Strong drink may be needed to get through the next couple of weeks, so here’s a rum cocktail from the French Antilles and crispy cod fritters to go with it. The cocktail, ti punch, is based on rhum agricole, a clear rum distilled from cane sugar juice with a flavor remarkably different from other rums on the market. Add some lime juice and raw sugar, and your mood will definitely improve. The fritters are fun to make and come with a spicy salsa.
Ti punch / Ti punch
Acras de morue / Spicy cod fritters
Sauce chien / French Caribbean salsa
Let’s start with the cocktail. Ti punch is said to have been invented in 1848 on the tiny island of Marie Galante to celebrate the abolition of slavery.
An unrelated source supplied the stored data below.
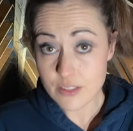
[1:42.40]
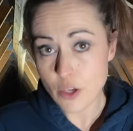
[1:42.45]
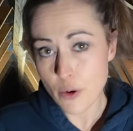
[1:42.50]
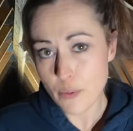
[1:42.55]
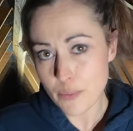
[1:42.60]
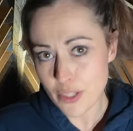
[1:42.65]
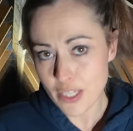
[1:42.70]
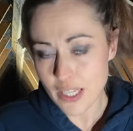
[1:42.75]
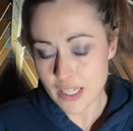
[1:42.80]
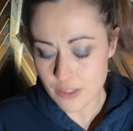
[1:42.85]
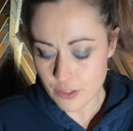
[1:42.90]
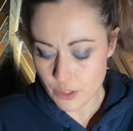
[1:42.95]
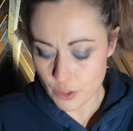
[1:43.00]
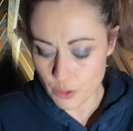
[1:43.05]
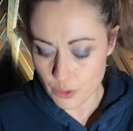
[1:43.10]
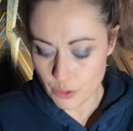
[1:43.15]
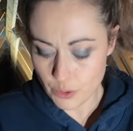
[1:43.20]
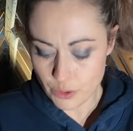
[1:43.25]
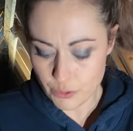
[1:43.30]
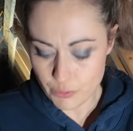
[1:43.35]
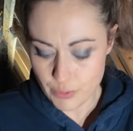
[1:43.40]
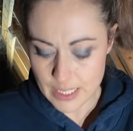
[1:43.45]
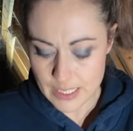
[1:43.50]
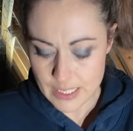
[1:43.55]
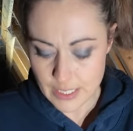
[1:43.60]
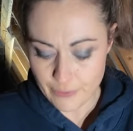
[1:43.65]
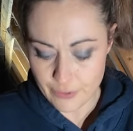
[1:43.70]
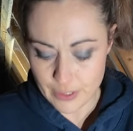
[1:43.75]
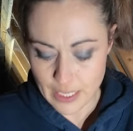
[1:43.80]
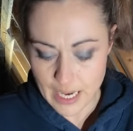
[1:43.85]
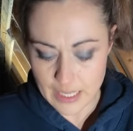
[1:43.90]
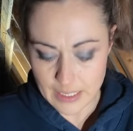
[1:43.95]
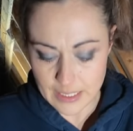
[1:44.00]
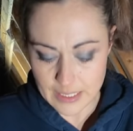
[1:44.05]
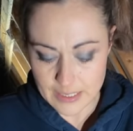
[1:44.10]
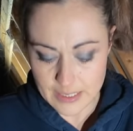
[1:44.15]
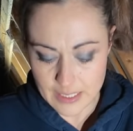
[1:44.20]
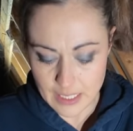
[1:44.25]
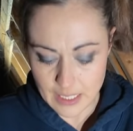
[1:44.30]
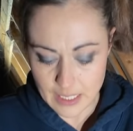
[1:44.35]
So I'm going to install three different L
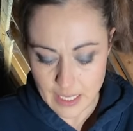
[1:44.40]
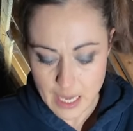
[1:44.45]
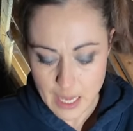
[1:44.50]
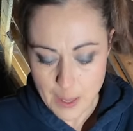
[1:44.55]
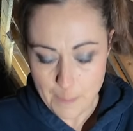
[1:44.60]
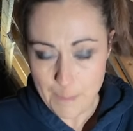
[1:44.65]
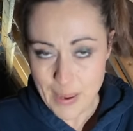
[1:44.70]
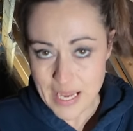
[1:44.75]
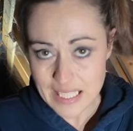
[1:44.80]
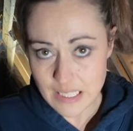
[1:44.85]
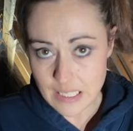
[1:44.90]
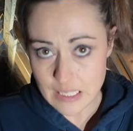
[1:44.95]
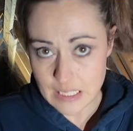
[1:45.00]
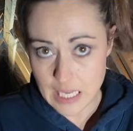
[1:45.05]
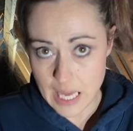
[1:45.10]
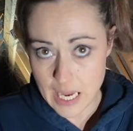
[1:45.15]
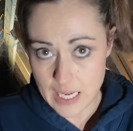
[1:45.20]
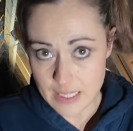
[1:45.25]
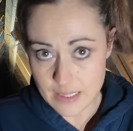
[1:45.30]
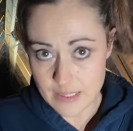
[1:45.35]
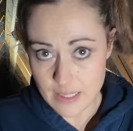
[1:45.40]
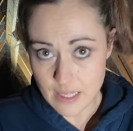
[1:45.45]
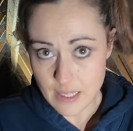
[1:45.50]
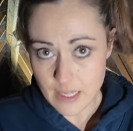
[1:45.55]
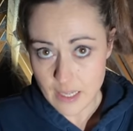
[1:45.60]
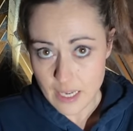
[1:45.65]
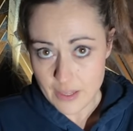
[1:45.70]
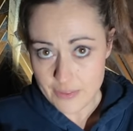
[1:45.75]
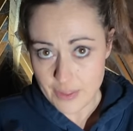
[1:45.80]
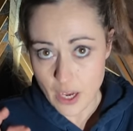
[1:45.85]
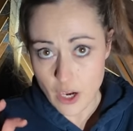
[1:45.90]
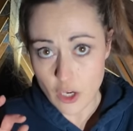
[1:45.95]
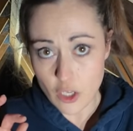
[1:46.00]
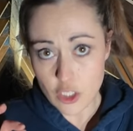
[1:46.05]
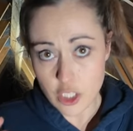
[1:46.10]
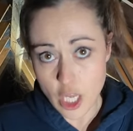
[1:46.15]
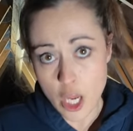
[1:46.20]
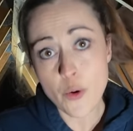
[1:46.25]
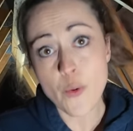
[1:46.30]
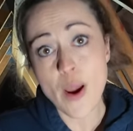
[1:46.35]
E D batten lights that are
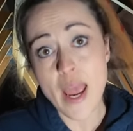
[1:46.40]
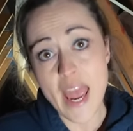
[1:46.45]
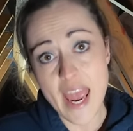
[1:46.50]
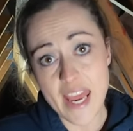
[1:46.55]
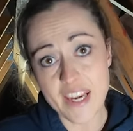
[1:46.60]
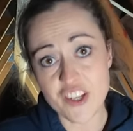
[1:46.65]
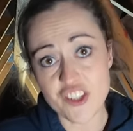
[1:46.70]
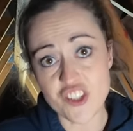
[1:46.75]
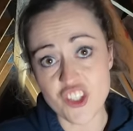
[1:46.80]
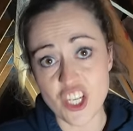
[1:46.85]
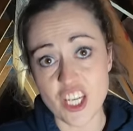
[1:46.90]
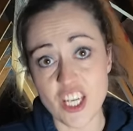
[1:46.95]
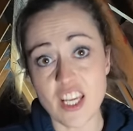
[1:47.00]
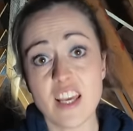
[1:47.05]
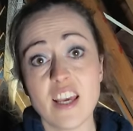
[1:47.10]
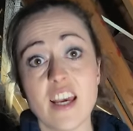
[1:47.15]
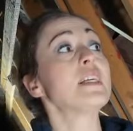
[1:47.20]
low energy.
The island, which is temptingly described as having white sand beaches, lush greenery and sweeping views, is part of Guadeloupe, one of France’s two Caribbean island départements — i.e. they’re not territories, like Puerto Rico in the case of the States, but actual ‘states’ like Hawaii.
The other such island is Martinique, which produces the only rhum agricole to have been granted the AOC quality-control label (Appellation d’Origine Côntrolée). And here’s the thing about rhum agricole. It’s absolutely delicious. And while it may be harder to find outside of France, it’s available elsewhere via online shopping sites (see recipe for details).
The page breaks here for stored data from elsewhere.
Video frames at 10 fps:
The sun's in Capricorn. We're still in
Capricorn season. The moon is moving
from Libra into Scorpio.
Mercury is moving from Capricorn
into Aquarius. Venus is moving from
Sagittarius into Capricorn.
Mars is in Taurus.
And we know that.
If settling in for a long night of watching election returns, or for any other reason, you can mix up a pitcher of ti punch to go the distance. But this cocktail is traditionally mixed in the glass, one by one, often by the guests themselves (with as much rum as they care to add). Ice is not traditional — oddly, the drink is served at room temperature in the steamy tropics — but no one says you can’t add it if you prefer the drink chilled, as I do.
Now for the fritters. Acras de morue are traditionally made from salt cod, which must be desalted. But fresh cod may be substituted with no discernable difference in flavor. You mince the cod in a food processor, add shallot, parsley, allspice and hot pepper, and mix with a simple batter before frying in hot oil. As you drop each spoonful of the mixture into the oil, little balls magically take form. You can serve the fritters straight out of the pot — any kids who may be around will demand it — or set them aside for reheating later.
The fritters marry well with sauce chien, which translates as ‘dog sauce’ but has nothing to do with dogs. This French Caribbean salsa is in fact named for a steel knife used locally with the brand name Couteau Chien®. Sauce chien differs from Latin American salsas because it does not include tomatoes. It’s made of fresh herbs, onion, scallion, garlic, hot pepper, oil and water — you can make it as spicy as you like by varying the amount of hot pepper.
For the record, the Couteau Chien® is manufactured by the knife maker Thiers-Issard in Auvergne, in the heart of France, but is sold primarily in the Antilles. According to the broadcaster France Info, the knives are so popular there that the market was flooded at one point with counterfeits from China, identifiable because the dog on the fake knives immodestly displayed their private parts.
Meanwhile here in Paris, where we are now under a 9 p.m. curfew, the autumn nights are stretching not just longer but lonelier. In a country where the dinner hour begins around 8, friends can’t come be invited because they wouldn’t make it home in time. And fines for violating the curfew are steep: 135 euros ($160) for a first violation, 200 euros for a second and 3,750 euros plus six months in jail for a third.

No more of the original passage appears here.